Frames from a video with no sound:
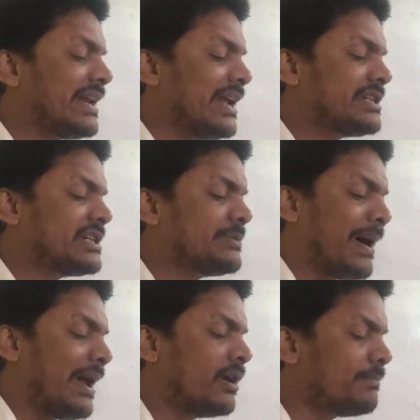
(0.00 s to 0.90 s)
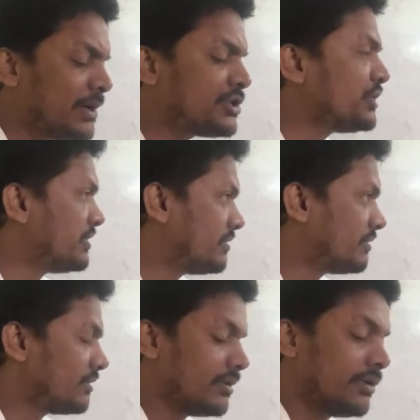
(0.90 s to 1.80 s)
created by a machine,
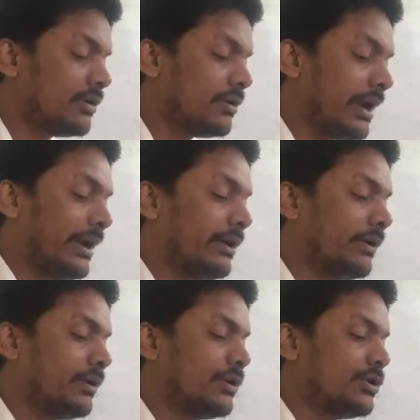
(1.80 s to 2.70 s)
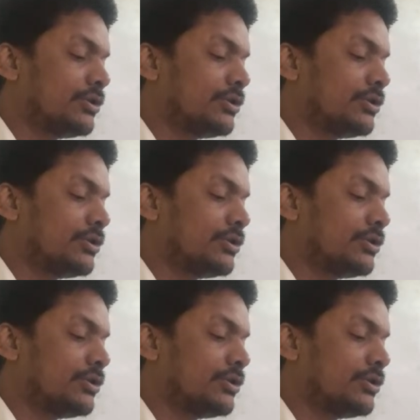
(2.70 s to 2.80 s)
right?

= = = =

| HOW TO COMPLETE THIS TASK |
Print all of the entries word for word. Omit the pictures they contain.

| PROBLEM SOLUTION |
Frames from a video with no sound:
(0.00 s to 0.90 s)
(0.90 s to 1.80 s)
created by a machine,
(1.80 s to 2.70 s)
(2.70 s to 2.80 s)
right?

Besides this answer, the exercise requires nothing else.